Au fil de trente-cinq ans d’amitié, Ferran Adrià n’avait jamais entendu son ami José Andrés pleurer. Mais le 2 avril, tôt le matin, le célèbre cuisinier espagnol reçoit un appel affligé de son compère, son « frère », lui aussi un chef étoilé et le fondateur de l’ONG américaine, World Central Kitchen. Andrés était anéanti : seulement quelques heures auparavant, sept membres de son ONG avaient été tués dans la bande de Gaza, foudroyés par trois missiles déchargés successivement par un drone de l’armée israélienne. La veille au soir, dans leur grand entrepôt de Deir Al-Balah, Zomi Frankcom, Damian Soból, Jacob Flickinger, et Saifeddin Issam Ayad Abutaha déchargeaient 100 tonnes de provisions, permettant l’acheminement par une voie maritime reliant Chypre et les territoires palestiniens.
Lorsqu’ils décident de retourner à leur base de Rafah, située à la limite avec l’Egypte, la nuit était déjà tombée. Cependant, cela ne les a pas préoccupés car, l’équipe de World Central Kitchen était familière avec ce trajet, parcouru maintes fois depuis le commencement de la guerre entre Israël et le Hamas en octobre 2023. En outre, ils étaient escortés par trois ex-militaires britanniques, à savoir John Chapman, James Kirby et James Henderson, devenus membres de la société de sécurité privée Solace Global, qui avait été embauchée par l’ONG. Comme ils avaient pour coutume, ils avaient préalablement transmis les coordonnées GPS de leurs trois véhicules, dont deux blindés, aux autorités israéliennes.
Lors d’un voyage qui n’a duré que quelques kilomètres, un premier projectile a heurté un des véhicules dans le convoi, mais n’a pas détoné. Les travailleurs humanitaires se sont repliés dans une seconde voiture, qui a également été la cible d’un missile israélien. Tous ont été tués par une troisième attaque sur le dernier camion de l’ONG. Le lendemain, qualifiant l’incident de « grave erreur », l’armée israélienne a expliqué avoir ciblé un individu armé qui aurait été repéré dans le bâtiment de l’organisation humanitaire et qui aurait pu se faufiler dans le convoi. « Ceci aurait dû être évité », a admis le chef d’état-major Herzi Halevi. Sur une des photos largement partagées sur les médias sociaux, on peut clairement voir l’impact du missile israélien sur le premier véhicule, précisément à l’endroit où le nom « World Central Kitchen », avec le logo de l’ONG, est écrit en grosses lettres.

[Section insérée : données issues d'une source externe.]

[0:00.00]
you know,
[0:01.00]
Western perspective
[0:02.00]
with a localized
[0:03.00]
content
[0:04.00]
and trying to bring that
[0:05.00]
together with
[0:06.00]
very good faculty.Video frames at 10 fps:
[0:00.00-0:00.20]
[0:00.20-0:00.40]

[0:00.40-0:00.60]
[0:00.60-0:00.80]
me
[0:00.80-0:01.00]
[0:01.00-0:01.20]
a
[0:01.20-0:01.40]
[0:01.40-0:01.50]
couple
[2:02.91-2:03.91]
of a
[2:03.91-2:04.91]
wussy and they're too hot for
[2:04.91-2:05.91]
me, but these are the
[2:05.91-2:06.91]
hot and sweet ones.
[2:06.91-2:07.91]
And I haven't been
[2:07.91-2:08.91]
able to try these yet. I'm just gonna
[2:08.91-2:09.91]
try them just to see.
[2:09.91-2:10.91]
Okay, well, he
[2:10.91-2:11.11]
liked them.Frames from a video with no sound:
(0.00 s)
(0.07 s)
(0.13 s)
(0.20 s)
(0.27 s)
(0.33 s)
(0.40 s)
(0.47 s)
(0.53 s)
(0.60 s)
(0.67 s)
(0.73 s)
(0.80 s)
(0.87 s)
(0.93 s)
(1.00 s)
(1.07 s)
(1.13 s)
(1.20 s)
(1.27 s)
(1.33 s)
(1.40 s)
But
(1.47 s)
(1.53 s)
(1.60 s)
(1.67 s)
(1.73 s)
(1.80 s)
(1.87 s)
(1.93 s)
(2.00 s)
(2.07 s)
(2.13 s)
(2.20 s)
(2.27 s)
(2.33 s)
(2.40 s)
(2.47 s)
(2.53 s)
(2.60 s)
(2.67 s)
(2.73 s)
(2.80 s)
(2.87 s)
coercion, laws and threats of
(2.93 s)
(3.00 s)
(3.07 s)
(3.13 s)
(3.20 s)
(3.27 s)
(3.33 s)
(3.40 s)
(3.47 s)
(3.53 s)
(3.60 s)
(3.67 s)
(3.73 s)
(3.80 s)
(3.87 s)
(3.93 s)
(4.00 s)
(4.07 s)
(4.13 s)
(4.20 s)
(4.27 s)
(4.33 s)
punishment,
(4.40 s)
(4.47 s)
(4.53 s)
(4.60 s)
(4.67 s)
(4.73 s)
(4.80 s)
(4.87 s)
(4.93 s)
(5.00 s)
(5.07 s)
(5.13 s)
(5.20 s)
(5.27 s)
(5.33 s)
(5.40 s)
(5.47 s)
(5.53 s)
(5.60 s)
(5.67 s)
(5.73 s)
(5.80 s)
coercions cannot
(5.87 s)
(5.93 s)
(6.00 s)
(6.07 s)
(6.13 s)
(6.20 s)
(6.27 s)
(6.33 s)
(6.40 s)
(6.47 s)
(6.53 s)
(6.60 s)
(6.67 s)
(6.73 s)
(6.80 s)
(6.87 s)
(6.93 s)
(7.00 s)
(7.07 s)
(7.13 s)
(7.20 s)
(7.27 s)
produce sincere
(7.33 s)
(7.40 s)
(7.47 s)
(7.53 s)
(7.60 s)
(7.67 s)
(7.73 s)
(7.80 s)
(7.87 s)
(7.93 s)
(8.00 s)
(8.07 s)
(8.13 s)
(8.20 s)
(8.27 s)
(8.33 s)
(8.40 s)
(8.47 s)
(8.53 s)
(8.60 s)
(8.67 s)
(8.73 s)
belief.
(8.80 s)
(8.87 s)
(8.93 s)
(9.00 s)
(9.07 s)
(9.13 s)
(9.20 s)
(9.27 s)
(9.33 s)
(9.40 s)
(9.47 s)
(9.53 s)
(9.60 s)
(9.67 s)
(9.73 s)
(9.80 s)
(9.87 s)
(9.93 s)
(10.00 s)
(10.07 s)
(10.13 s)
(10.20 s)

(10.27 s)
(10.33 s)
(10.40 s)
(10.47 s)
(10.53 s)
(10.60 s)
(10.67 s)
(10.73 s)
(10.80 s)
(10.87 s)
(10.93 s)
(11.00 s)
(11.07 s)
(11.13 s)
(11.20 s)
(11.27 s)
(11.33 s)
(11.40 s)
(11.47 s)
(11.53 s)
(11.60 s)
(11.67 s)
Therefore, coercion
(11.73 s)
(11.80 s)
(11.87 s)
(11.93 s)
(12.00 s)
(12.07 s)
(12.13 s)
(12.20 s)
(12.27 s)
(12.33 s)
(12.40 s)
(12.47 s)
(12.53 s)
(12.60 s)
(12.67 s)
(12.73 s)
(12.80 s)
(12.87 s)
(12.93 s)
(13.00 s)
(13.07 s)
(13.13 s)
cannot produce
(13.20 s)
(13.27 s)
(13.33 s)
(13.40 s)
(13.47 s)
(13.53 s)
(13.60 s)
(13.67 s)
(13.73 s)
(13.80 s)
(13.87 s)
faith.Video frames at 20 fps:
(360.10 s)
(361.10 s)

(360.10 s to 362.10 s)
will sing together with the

Fondée en 2010 par le chef espagnol-américain José Andrés, cette organisation s’est taillée une place dans la scène géopolitique en développant un nouveau modèle d’aide humanitaire lié à la gastronomie. Dans les régions touchées par des désastres, elle travaille avec des chefs locales, fournit des ingrédients, aide à la préparation des repas chauds et les distribue aux communautés en crise. L’assistance logistique est toujours accompagnée d’un soutien financier, souvent significatif, envers les restaurants partenaires sur place. Avec son équipe de quelques dizaines d’employés et ses centaines de bénévoles, World Central Kitchen affirme avoir distribué près de trois cent cinquante millions de repas chauds.